## WHAT TO WORK ON
When "frames" occurs in a line of the material, copy that line.

━━━━━ THE RECORDS

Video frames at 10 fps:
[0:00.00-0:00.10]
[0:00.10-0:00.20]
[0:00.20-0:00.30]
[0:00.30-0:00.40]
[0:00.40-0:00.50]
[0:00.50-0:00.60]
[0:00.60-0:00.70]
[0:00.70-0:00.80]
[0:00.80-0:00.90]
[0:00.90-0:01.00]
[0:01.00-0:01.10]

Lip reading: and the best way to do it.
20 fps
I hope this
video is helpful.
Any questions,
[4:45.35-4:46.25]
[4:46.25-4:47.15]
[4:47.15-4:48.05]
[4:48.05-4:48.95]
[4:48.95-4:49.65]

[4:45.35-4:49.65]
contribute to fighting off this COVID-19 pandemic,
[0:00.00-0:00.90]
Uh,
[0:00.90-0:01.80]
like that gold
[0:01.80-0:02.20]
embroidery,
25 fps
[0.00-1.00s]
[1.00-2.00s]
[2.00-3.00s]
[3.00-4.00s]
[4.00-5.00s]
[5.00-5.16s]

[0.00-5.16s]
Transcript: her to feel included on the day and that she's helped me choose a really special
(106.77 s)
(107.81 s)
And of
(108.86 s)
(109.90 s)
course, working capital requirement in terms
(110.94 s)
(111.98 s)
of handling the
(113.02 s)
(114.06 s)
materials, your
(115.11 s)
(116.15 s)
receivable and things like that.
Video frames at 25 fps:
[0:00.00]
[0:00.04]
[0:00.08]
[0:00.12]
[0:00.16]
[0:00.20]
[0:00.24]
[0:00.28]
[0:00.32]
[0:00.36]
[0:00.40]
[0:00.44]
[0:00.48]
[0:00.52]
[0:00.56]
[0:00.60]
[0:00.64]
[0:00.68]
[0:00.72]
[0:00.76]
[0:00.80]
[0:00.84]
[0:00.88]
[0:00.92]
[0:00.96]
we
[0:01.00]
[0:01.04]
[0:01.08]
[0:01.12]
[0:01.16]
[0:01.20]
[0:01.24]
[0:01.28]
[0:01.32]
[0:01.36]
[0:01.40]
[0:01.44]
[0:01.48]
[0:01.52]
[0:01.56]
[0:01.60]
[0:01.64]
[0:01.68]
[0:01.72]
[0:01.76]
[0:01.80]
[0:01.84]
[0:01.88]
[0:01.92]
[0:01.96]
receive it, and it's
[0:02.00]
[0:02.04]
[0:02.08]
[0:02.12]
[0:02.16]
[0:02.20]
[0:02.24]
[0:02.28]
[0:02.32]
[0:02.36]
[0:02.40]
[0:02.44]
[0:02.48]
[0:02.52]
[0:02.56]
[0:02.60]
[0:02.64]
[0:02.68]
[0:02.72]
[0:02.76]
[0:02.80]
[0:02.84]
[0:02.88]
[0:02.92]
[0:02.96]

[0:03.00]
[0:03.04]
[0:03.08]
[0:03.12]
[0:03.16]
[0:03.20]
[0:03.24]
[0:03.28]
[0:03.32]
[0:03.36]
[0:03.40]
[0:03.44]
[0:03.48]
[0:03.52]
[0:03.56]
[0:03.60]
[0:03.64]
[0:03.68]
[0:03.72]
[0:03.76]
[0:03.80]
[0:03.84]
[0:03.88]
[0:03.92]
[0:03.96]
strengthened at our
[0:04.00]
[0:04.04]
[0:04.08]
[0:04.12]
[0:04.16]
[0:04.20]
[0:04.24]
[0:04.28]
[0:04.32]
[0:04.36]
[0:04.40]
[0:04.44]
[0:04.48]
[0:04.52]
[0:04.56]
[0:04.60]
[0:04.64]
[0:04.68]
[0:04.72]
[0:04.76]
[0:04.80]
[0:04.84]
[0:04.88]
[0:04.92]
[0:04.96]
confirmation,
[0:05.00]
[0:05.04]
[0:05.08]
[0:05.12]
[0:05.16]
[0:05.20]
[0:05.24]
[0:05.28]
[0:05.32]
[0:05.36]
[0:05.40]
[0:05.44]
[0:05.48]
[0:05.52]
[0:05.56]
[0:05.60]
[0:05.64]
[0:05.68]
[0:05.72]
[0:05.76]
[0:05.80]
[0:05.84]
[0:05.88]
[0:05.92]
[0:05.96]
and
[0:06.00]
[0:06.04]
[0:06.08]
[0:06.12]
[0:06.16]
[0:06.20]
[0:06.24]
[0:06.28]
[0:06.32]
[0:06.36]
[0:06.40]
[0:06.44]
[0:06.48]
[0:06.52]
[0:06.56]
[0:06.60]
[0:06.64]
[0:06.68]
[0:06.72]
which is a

━━━━━━━━━━

## WORKED SOLUTION
Video frames at 10 fps:
Video frames at 25 fps:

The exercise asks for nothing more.